[DATA PROVIDED — start]

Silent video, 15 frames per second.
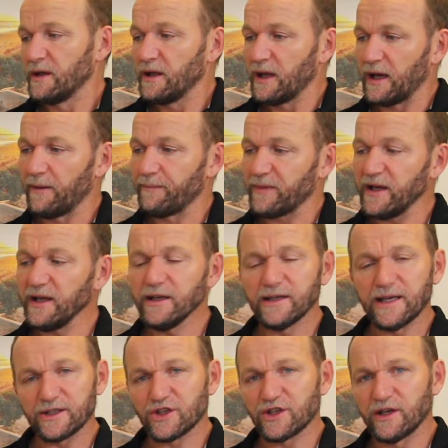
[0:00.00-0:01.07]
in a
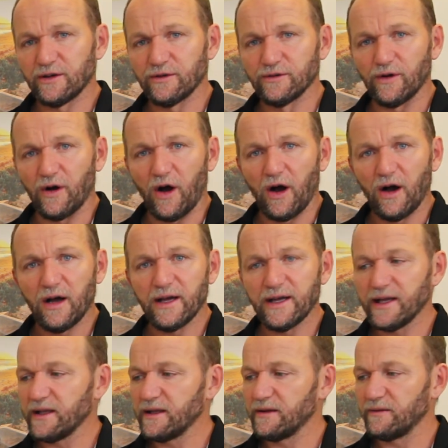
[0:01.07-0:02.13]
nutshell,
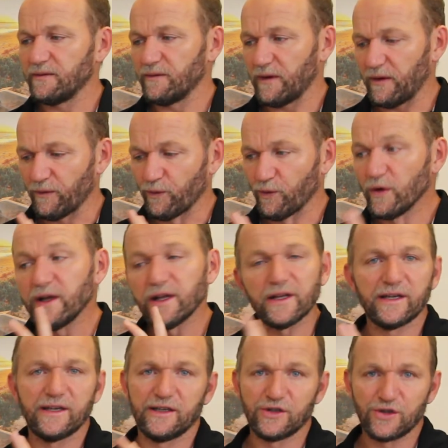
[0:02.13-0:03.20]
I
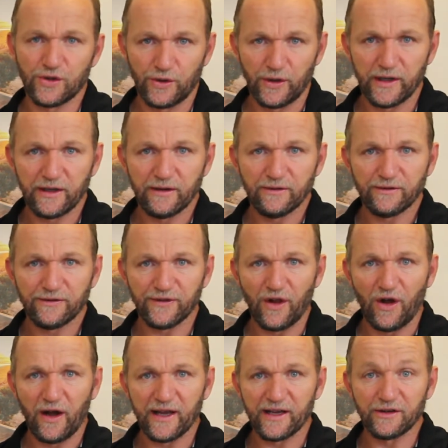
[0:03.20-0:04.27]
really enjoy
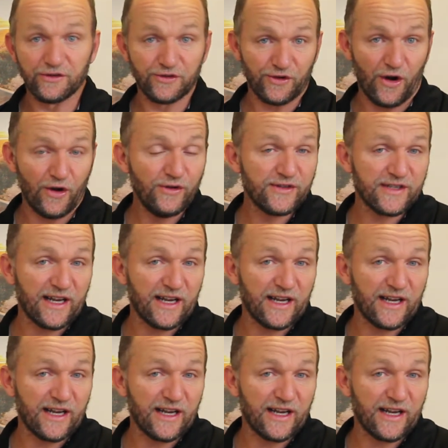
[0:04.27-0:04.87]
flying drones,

[DATA PROVIDED — finish]
[DATA PROVIDED — start]

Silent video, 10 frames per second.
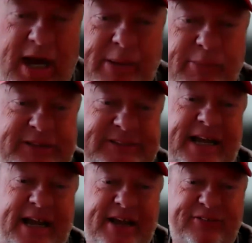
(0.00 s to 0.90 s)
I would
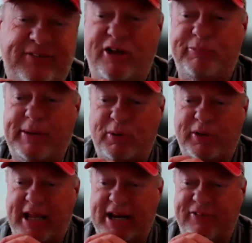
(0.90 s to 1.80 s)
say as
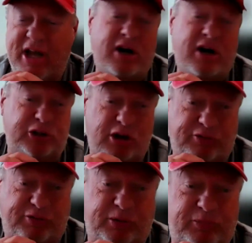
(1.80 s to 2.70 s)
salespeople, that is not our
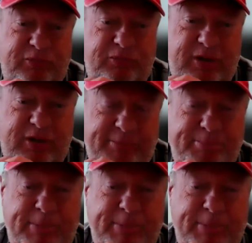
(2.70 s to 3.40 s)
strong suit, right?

[DATA PROVIDED — finish]
[DATA PROVIDED — start]

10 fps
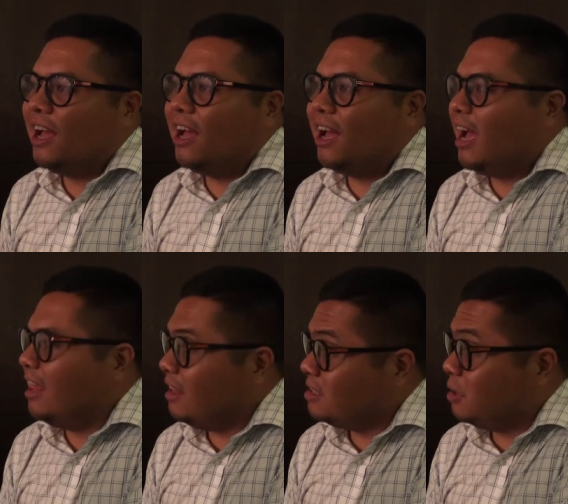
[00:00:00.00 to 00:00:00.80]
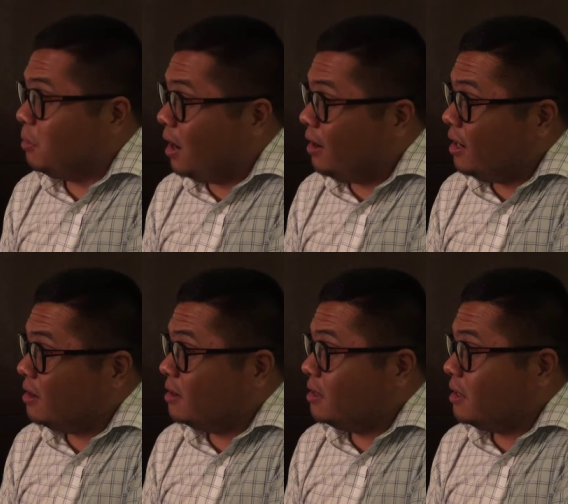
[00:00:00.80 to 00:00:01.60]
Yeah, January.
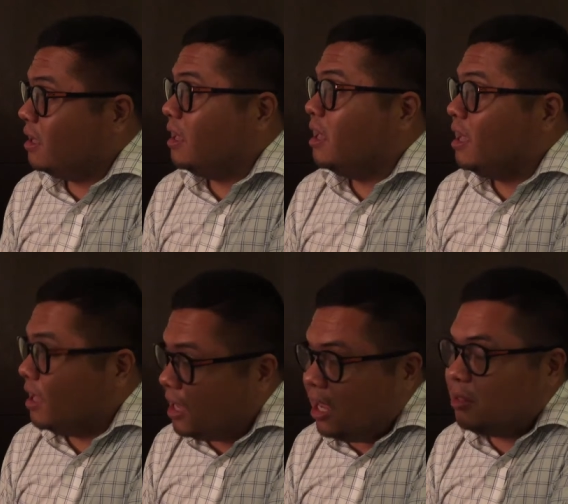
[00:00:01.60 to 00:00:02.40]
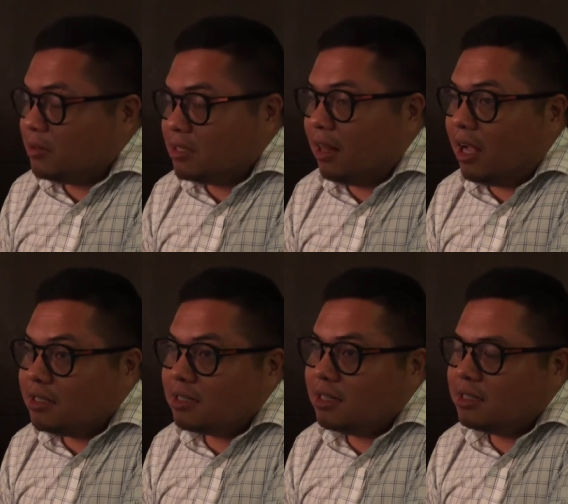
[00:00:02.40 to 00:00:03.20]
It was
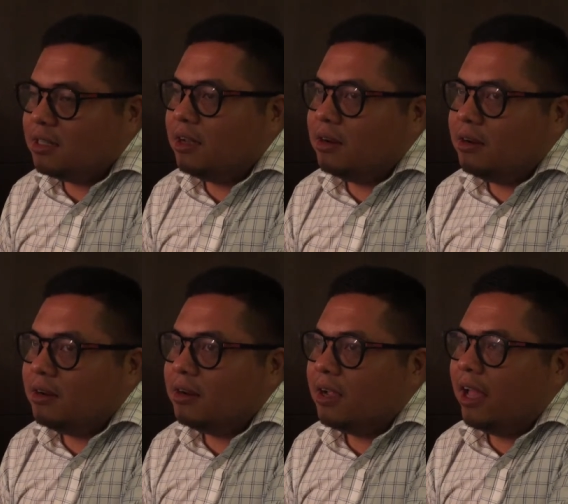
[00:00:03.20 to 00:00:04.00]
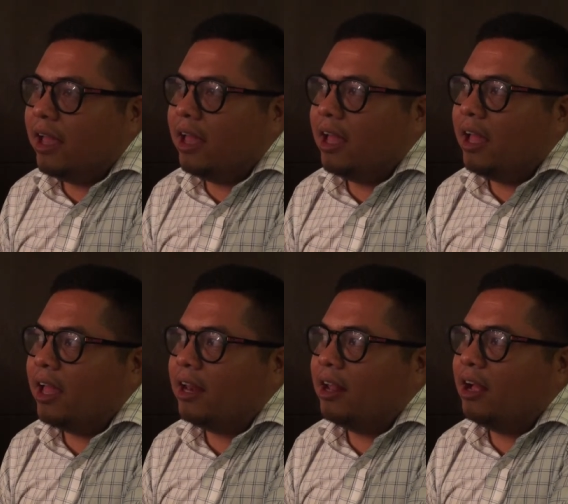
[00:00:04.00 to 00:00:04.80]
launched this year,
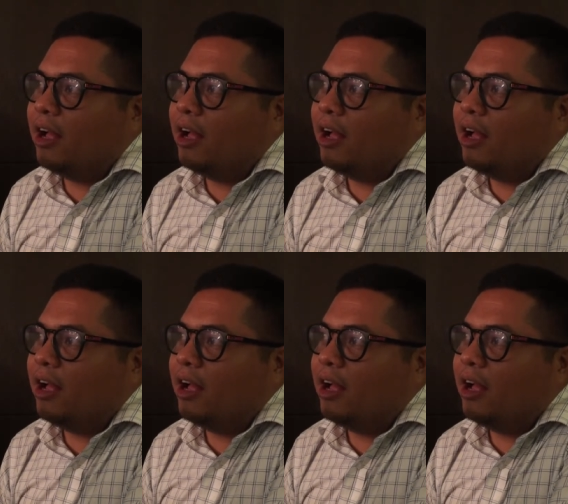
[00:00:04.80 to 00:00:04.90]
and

[DATA PROVIDED — finish]

→ **ASSIGNED TASK**
From the records above, copy each line in which the string "frames" occurs.

→ **WRITTEN REPLY**
Silent video, 15 frames per second.
Silent video, 10 frames per second.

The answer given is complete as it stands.